Saved entries
= = = = = = =
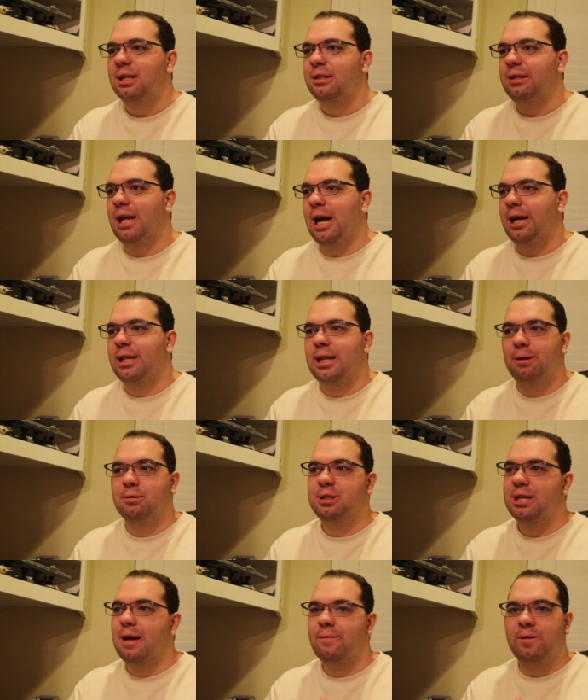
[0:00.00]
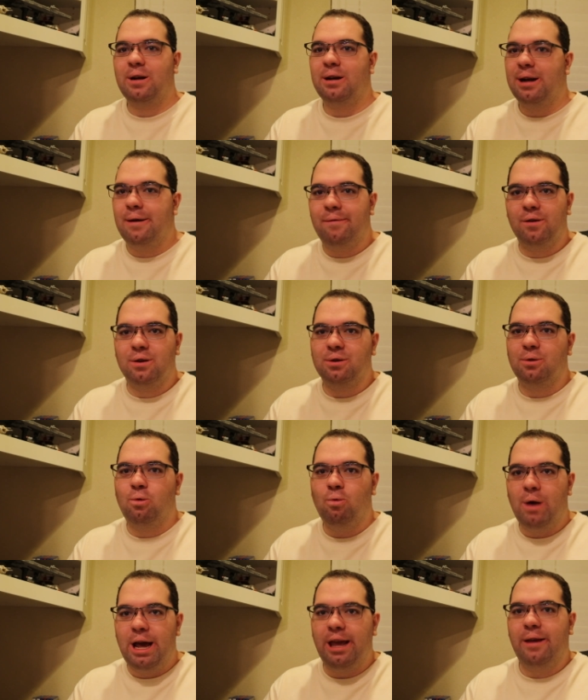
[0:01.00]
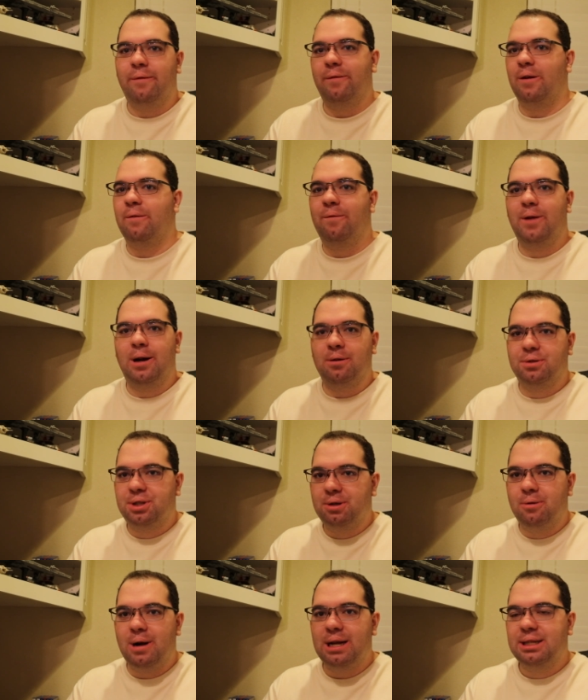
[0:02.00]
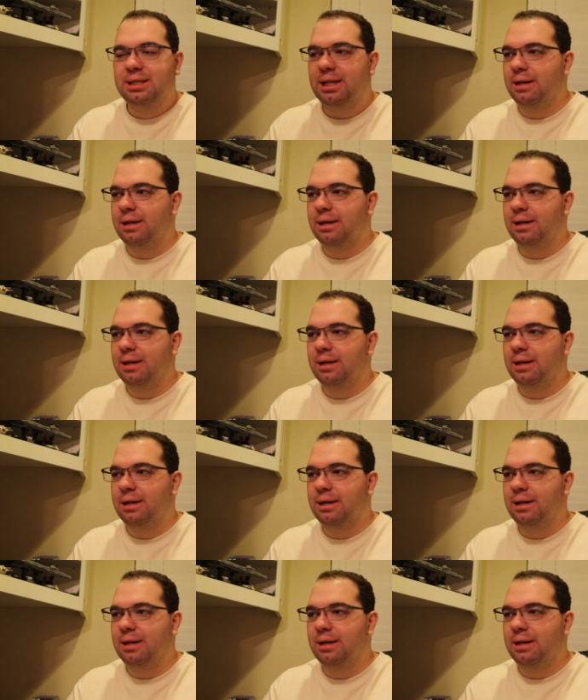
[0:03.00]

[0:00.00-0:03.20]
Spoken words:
Like there was never another wave of Pharaoh's Quest.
= = = = = = =
### WHAT IS EXPECTED
Exactly as written, give every entry again, but not the pictures.

### ANSWER TO THE EXERCISE
[0:00.00]
[0:01.00]
[0:02.00]
[0:03.00]

[0:00.00-0:03.20]
Spoken words:
Like there was never another wave of Pharaoh's Quest.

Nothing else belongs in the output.